Tag Archives: assisted living

(Chief?) Sarcoxie Days

10645101_10203511988414945_5485431917587865473_nI’m back in Sarcoxie.  Again.  Ugh.  Chief Sarcoxie Days is a celebration, but of what?  Obesity?  Poverty?  Hopelessness?  Am I just used to everything new and bright and shiny so that here all I see is faded paint, burnt out lights and desperation?  Maybe the worn out carnival is a reflection of my mother’s worn out life.

Each day she grows a little sadder, less vivid, less alive.  Eventually she’ll fade away like the memory of a fall street fair on the square.

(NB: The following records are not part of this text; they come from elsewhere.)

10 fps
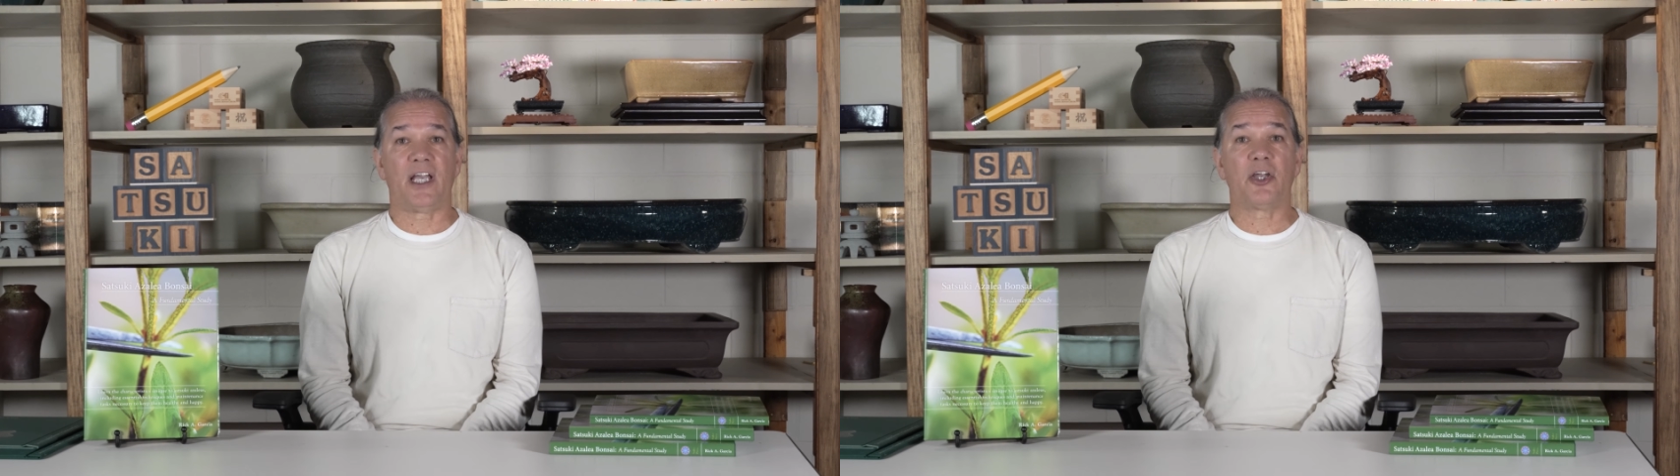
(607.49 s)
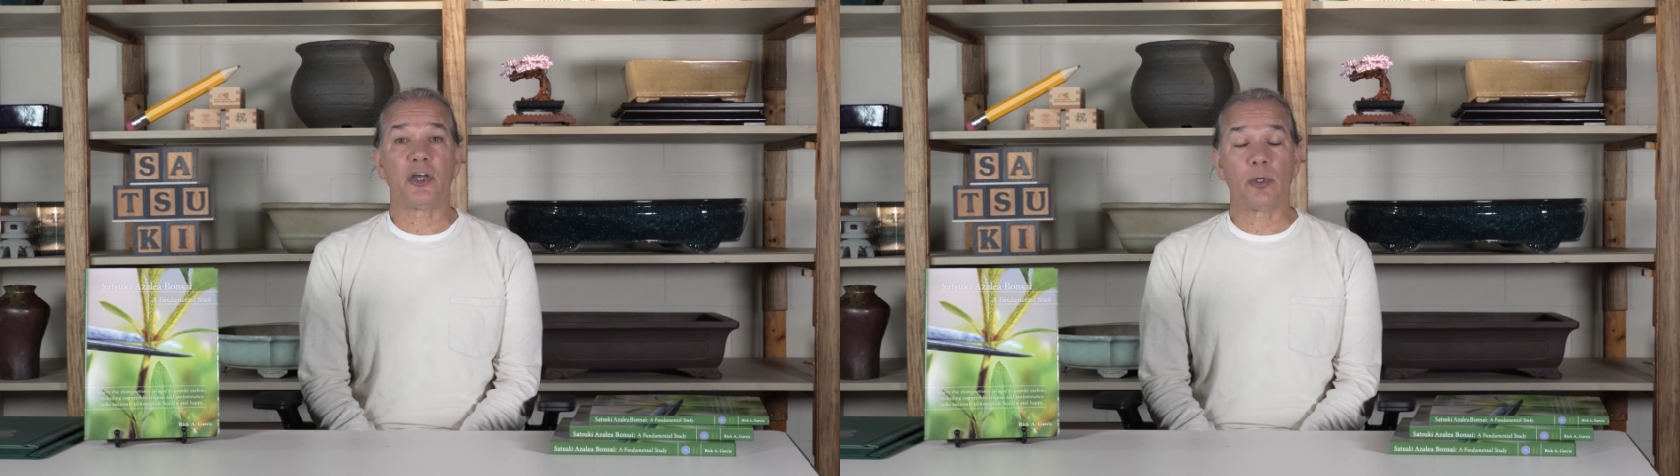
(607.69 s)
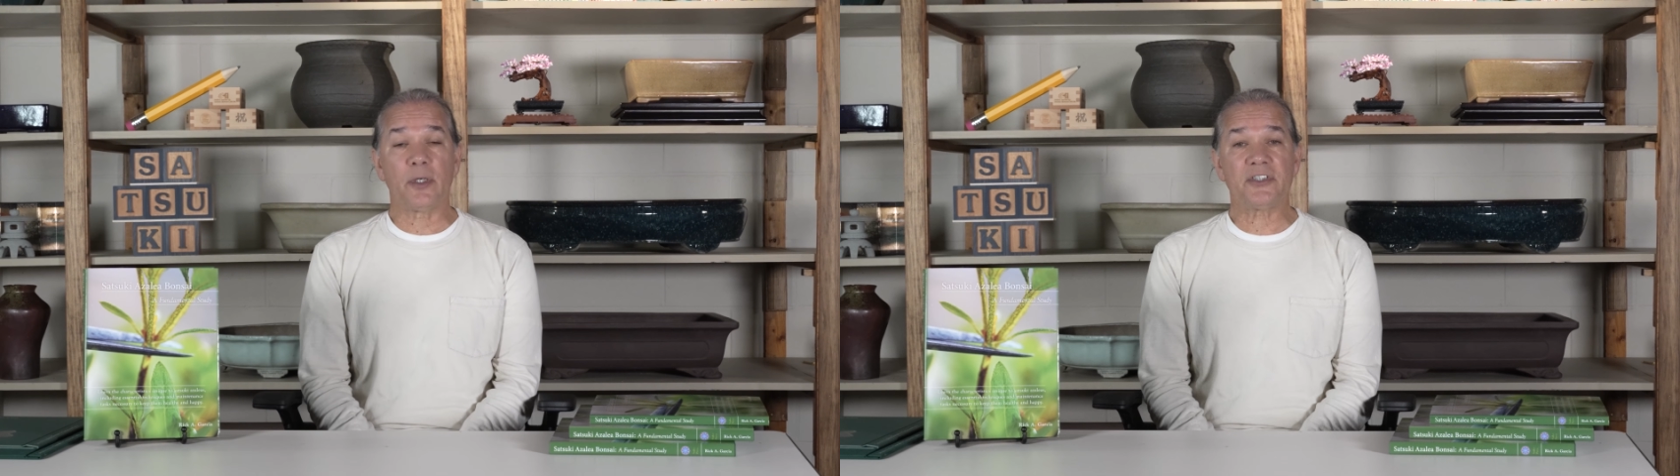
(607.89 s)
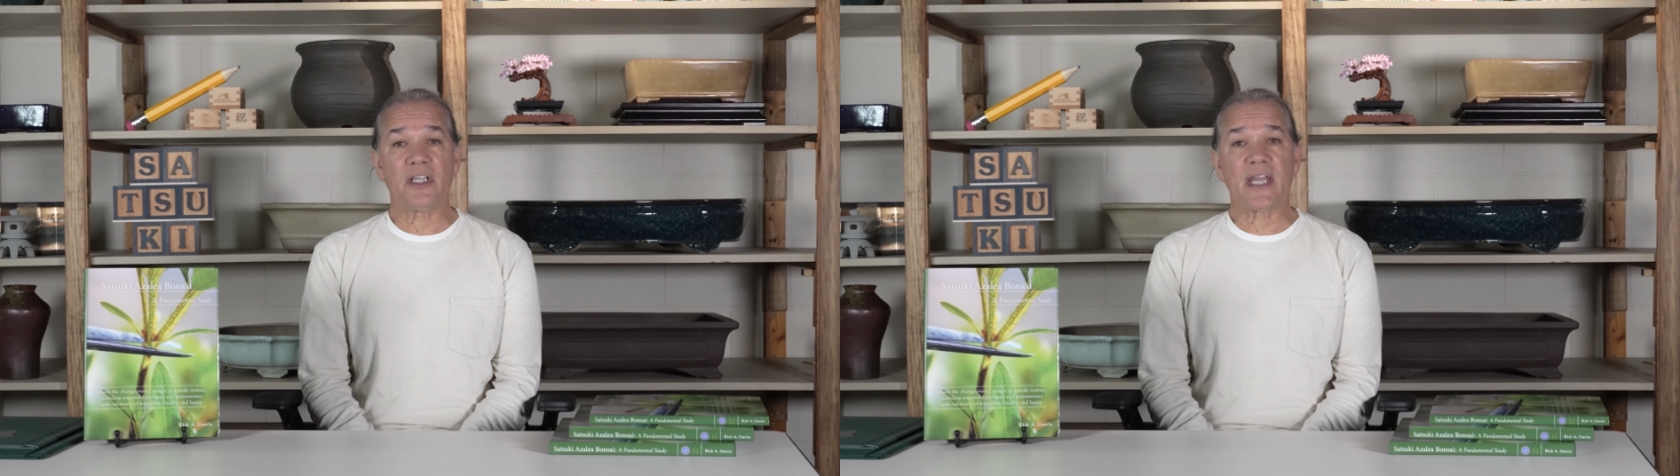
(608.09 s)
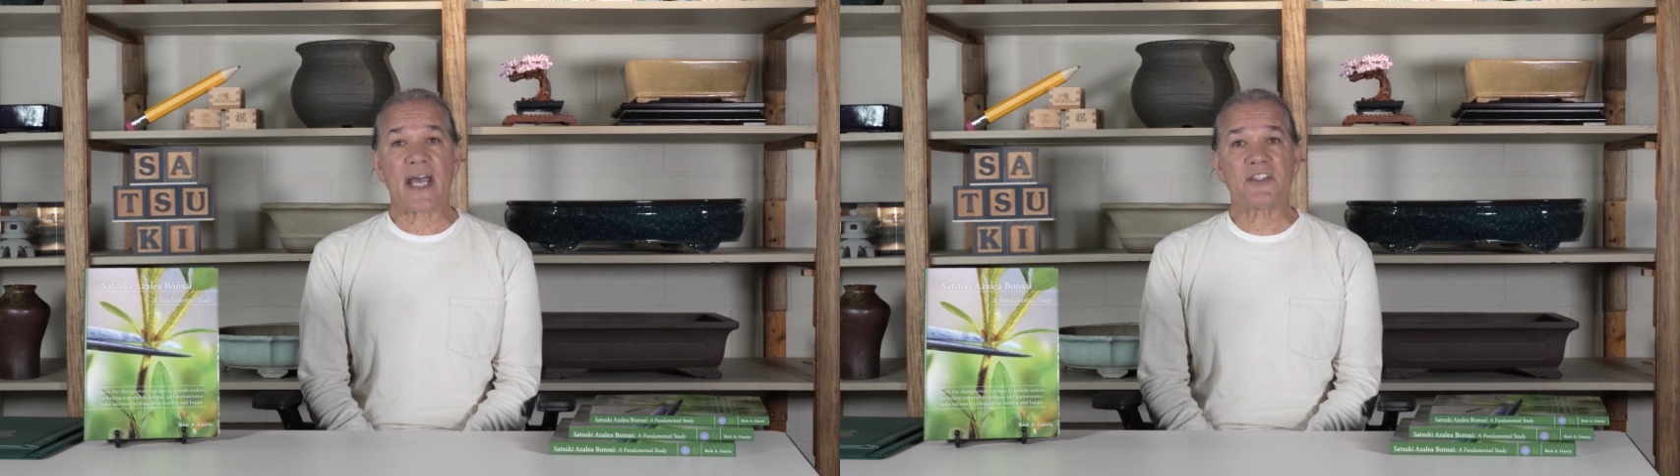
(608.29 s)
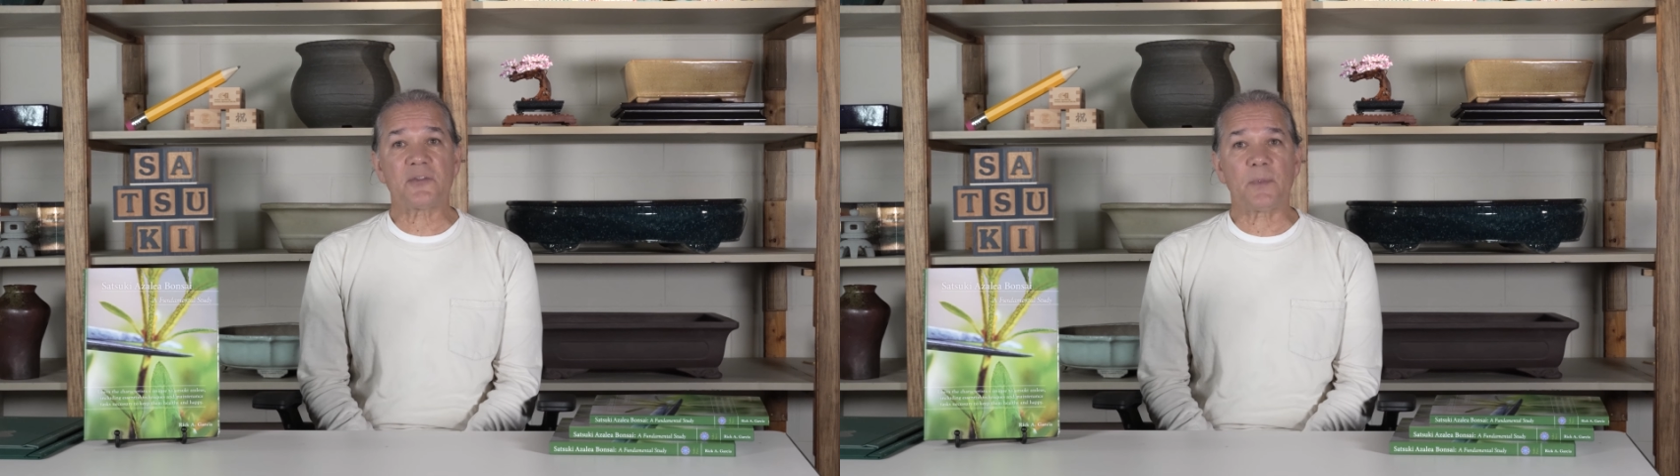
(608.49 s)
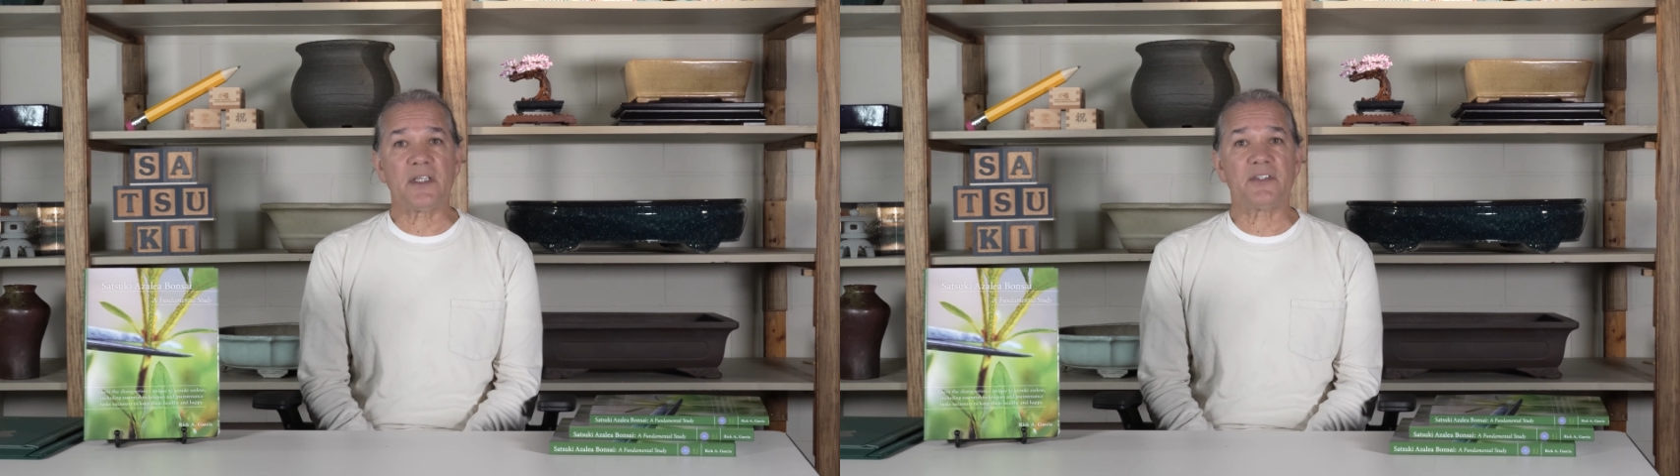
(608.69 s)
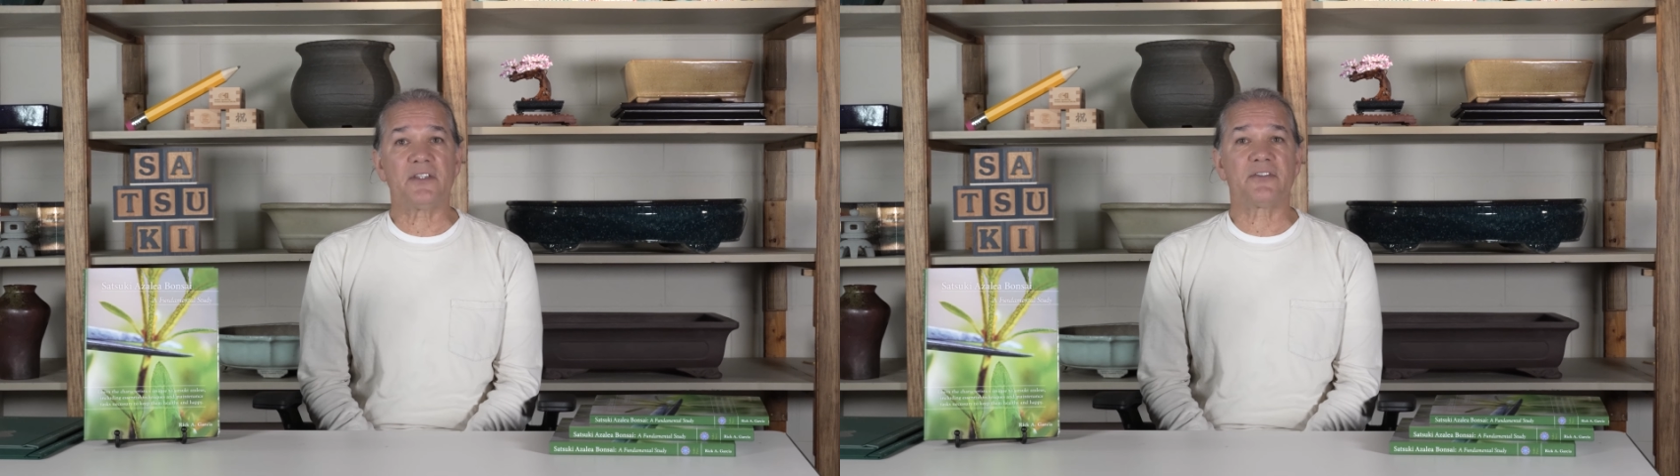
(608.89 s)
encouraging that
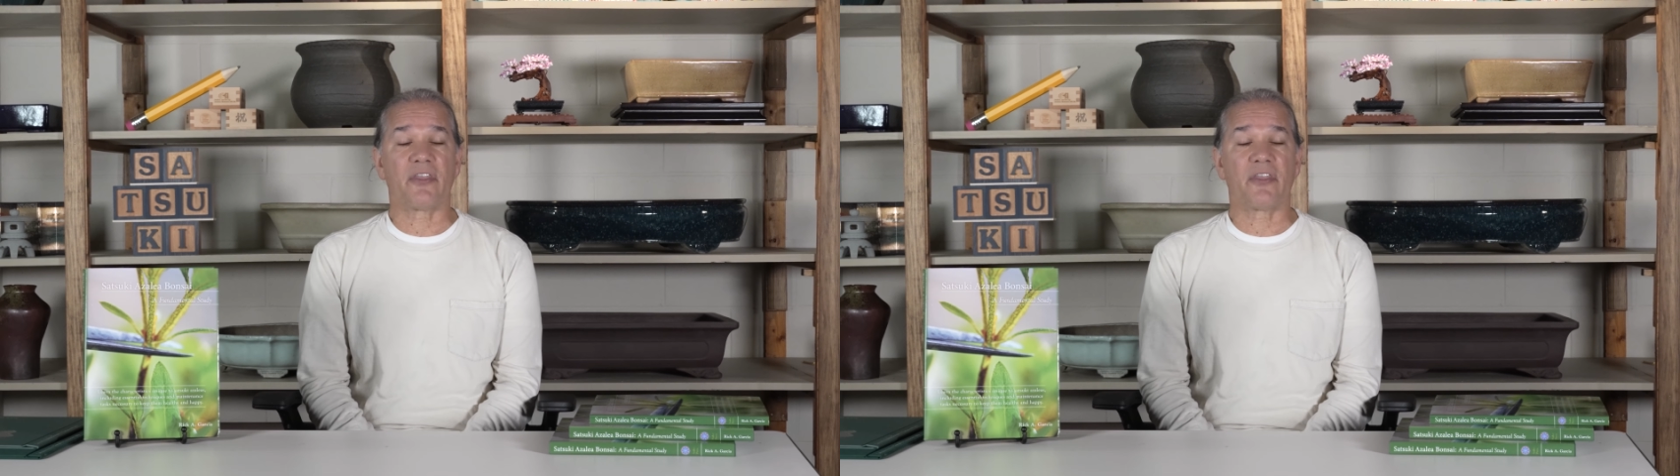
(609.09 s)
species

Yesterday at the home I was shocked by how much older Mom looked.  She “lost” her upper plate so her face is more sunken.  She’d put on pedal pushers under her dress.  At least her hair looked clean.  We walked her down to see “the birds” – caged finches.  Mom doesn’t get out of bed some days.  I’m sure she sees no reason.  She’s weak(er) because of it and I wonder if she’ll make it.  She does, my brother Steve on one side and me on the other holding her hands, my 94-year-old aunt walking on her own just fine behind us.

We’re meeting two other aunts at the Sirloin Stockade for lunch.  When Steve said we were taking Mom with us I said, “Why?” “Because she hardly ever goes anywhere.”  That’s because she doesn’t know where she is anyway or who she’s with.  But I demur.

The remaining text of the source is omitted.